The PDFSlice Eclipse launcher provides a simple driver to compute a slice and visualize it as a PDF.

API

To access the slicer programmatically, you will likely use computeForwardSlice or computeBackwardSlice from the class Slicer. These methods take as a parameter a Statement object from which to slice. A Statement object identifies a node in the System Dependence Graph (SDG). Statements represent either instructions from the SSA IR or extra nodes inserted to model parameter passing. To create a statement representing a normal SSA IR instruction, use the NormalStatement class; this class identifies an instruction via its index into the IR getInstructions() array.

Statement Types

Statements in a slice may be of the following types:

  • Normal statements represent instructions from the SSA IR.
  • PARAM_CALLER and PARAM_CALLEE statements are extra nodes inserted to model parameter passing. When a value flows from a caller to a callee via parameter passing, it flows from an SSA variable in the caller, to a PARAM_CALLER statement on the caller side, to a PARAM_CALLEE statement on the callee side, to a statement on the callee side.
  • RETURN_CALLER and RETURN_CALLEE statements provide analogous functionality for values that flow from callee to caller via a return value.
  • HEAP_* statements model parameter passing and return value representing the statement of the heap at method calls and returns.

Options

You can customize slices by choosing DataDependenceOptions and ControlDependenceOptions.
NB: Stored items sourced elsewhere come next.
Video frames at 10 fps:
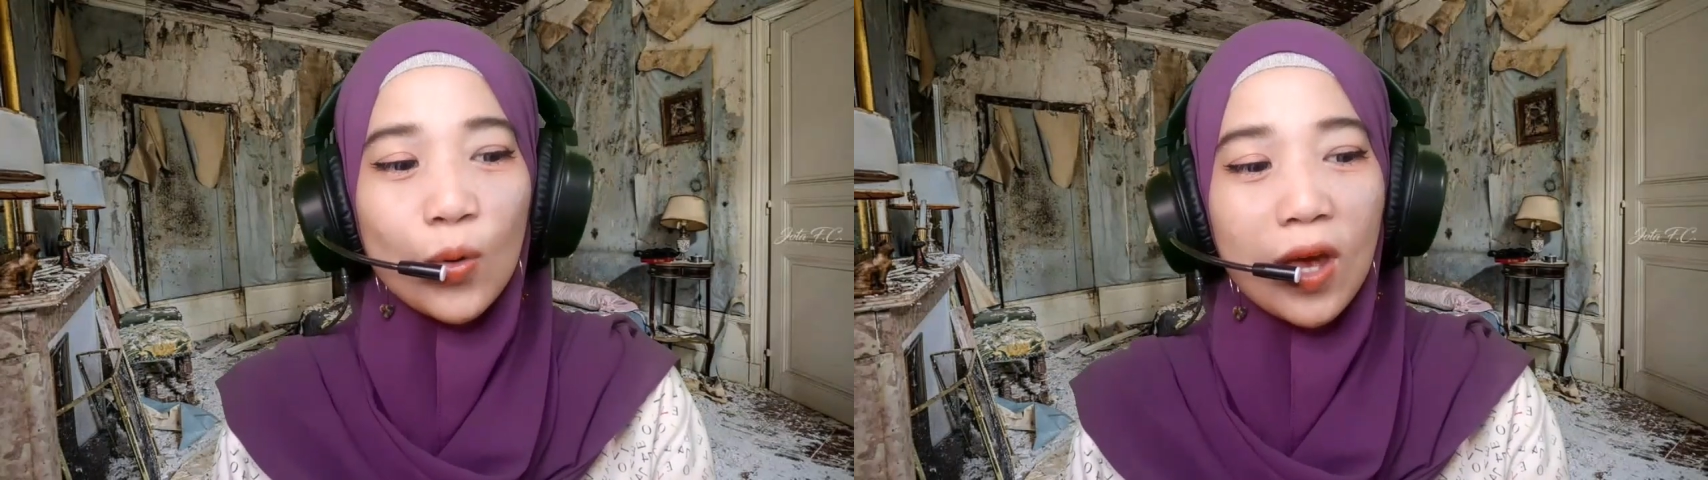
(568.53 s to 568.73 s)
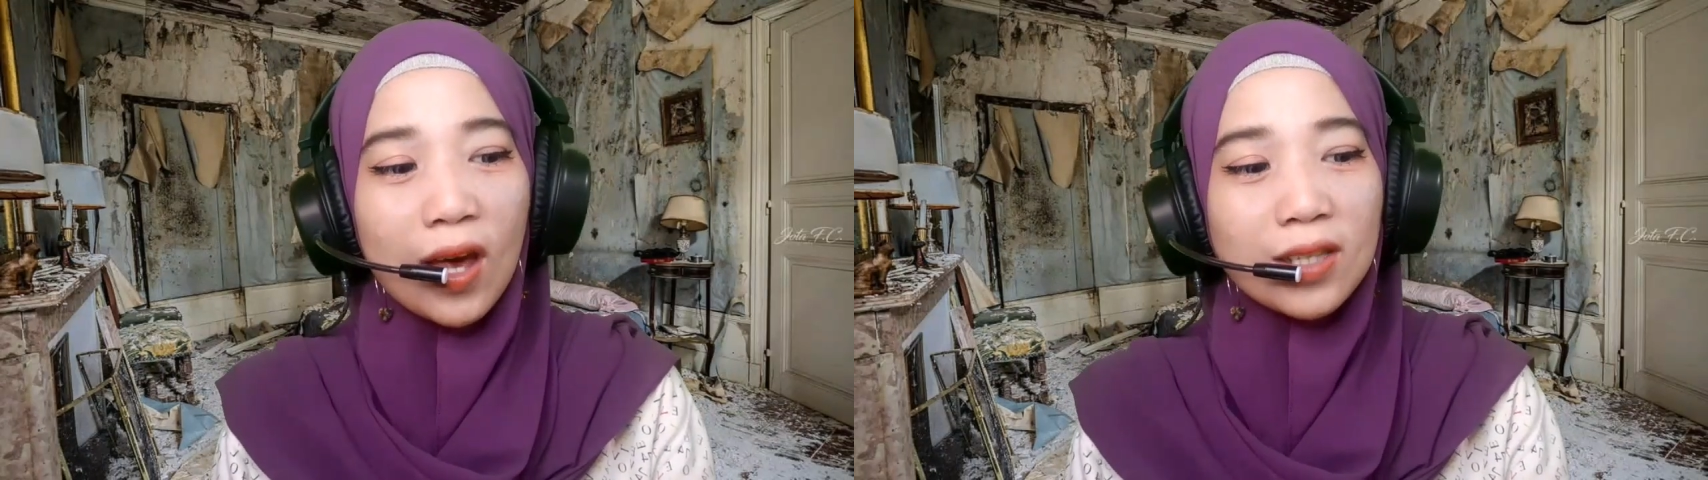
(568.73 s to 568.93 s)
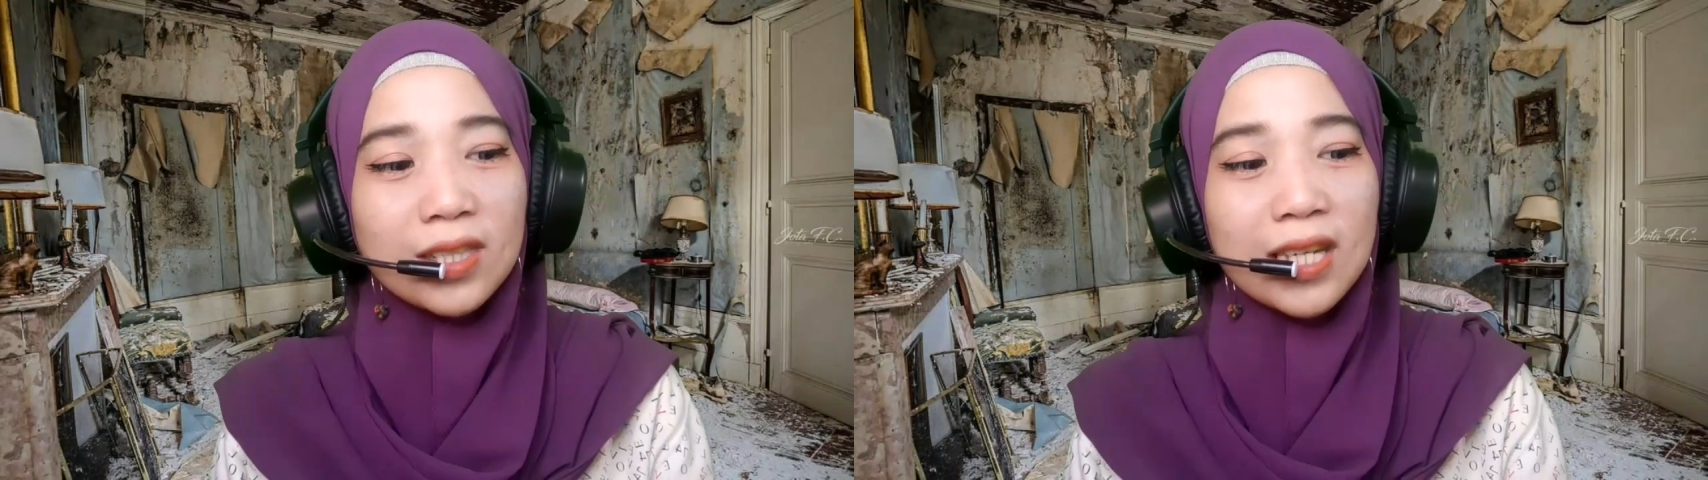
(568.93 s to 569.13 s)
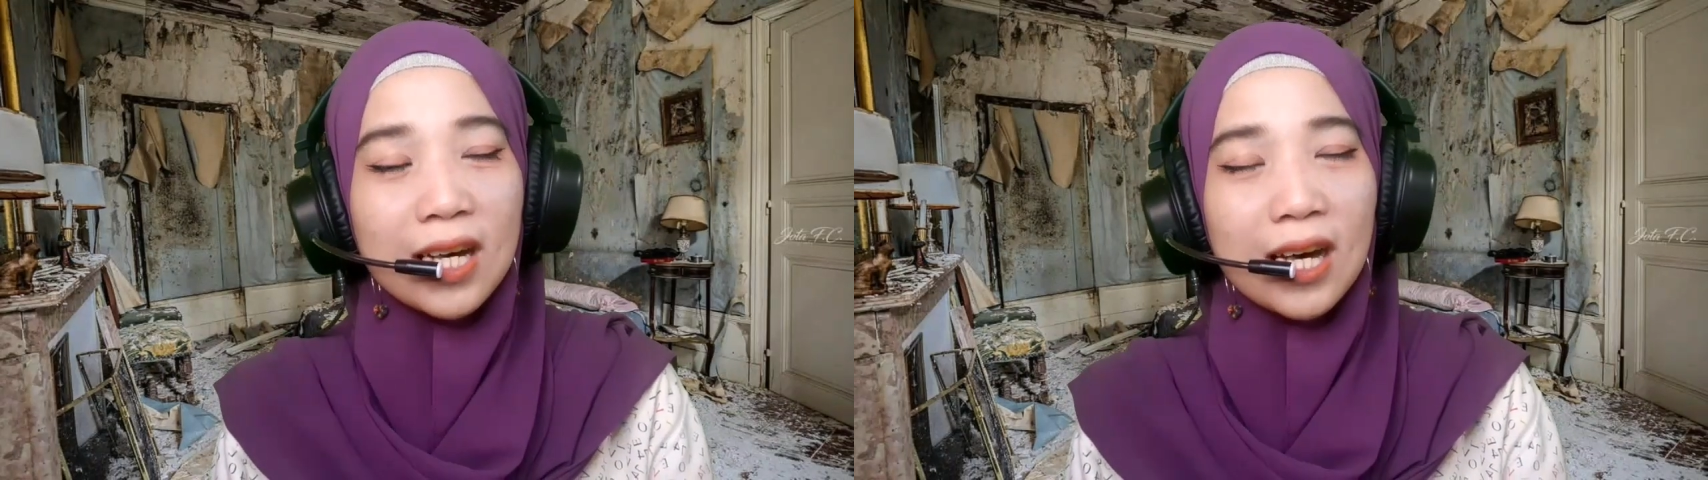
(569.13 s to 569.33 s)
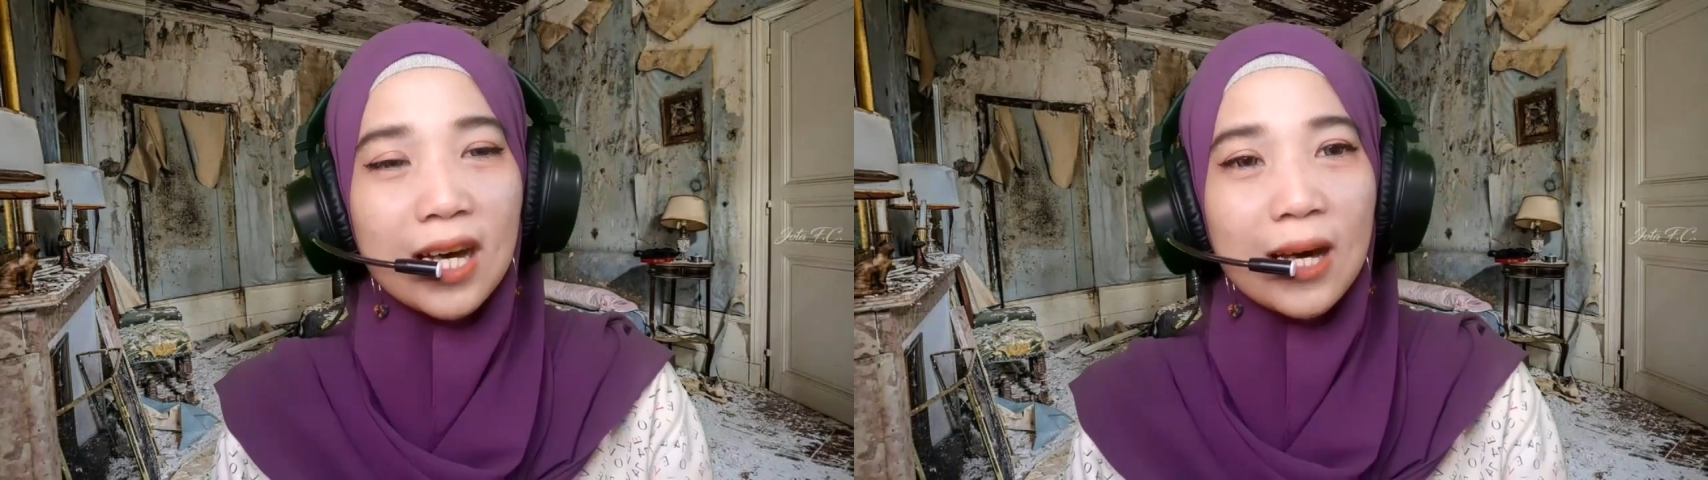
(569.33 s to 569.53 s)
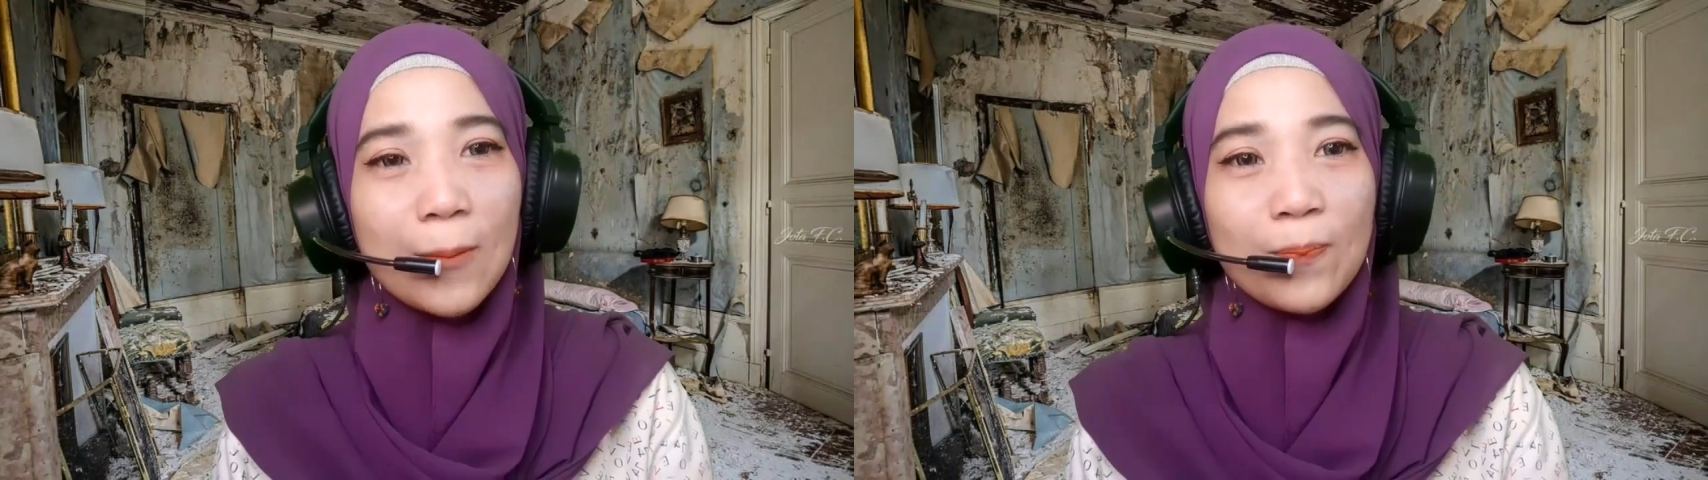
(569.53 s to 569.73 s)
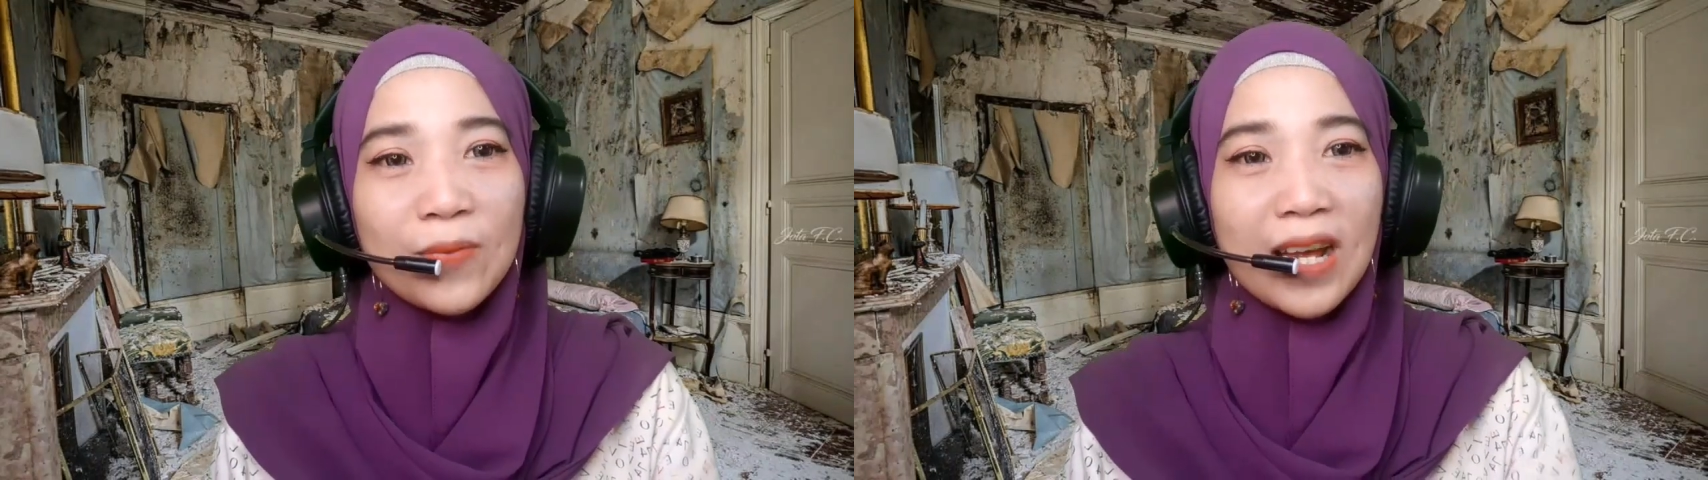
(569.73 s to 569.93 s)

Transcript: yes, a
Available DataDependenceOptions include:

  • FULL : track all data dependencies
  • NO_BASE_PTRS : like FULL, but ignore data dependence edges that define base pointers for indirect memory access
  • NO_BASE_NO_HEAP : like NO_BASE_PTRS, and additionally ignore all data dependence edges to/from heap locations
  • NO_HEAP : like FULL, and additionally ignore all data dependence edges to/from heap locations
  • NONE : ignore all data dependences
  • REFLECTION : like NO_BASE_NO_HEAP, but also ignore data dependence edges originating from checkcast statements. This is the dependence algorithm used to unsoundly track from from newInstance to casts.

The available ControlDependence options are:

  • FULL : track all control dependence
  • NONE : ignore all control dependence.

Performance Tips

As with pointer analysis, scaling the slicer to modern Java programs and libraries is difficult (see further discussion in the thin slicing paper). Scalability is difficult the more precise the configuration and the more dependencies are tracked; e.g., slicing while tracking heap-based data dependencies does not scale well. To improve performance, slice with the minimum dependencies needed (e.g., NO_HEAP for data and NONE for control). Also see the pointer analysis scalability tips as they can also help (e.g., more exclusions will help slicer scalability as well).

Thin Slicing

To execute context-sensitive Thin Slicing, as described by this paper, we can use the DataDependenceOptions.NO_BASE_PTRS and ControlDependence.NONE options. To perform optimized context-insensitive thin slicing, see the CISlicer class.

Example

To compute a slice, we need a CallGraph for the program and a calculated PointerAnalysis. We also need to somehow find the seed statement. The following code snippet (partly from the PDFSlice example) illustrates these necessary steps. The seed statement in this example is the first instance of calling a println() function in the public static void main(String args[]) function.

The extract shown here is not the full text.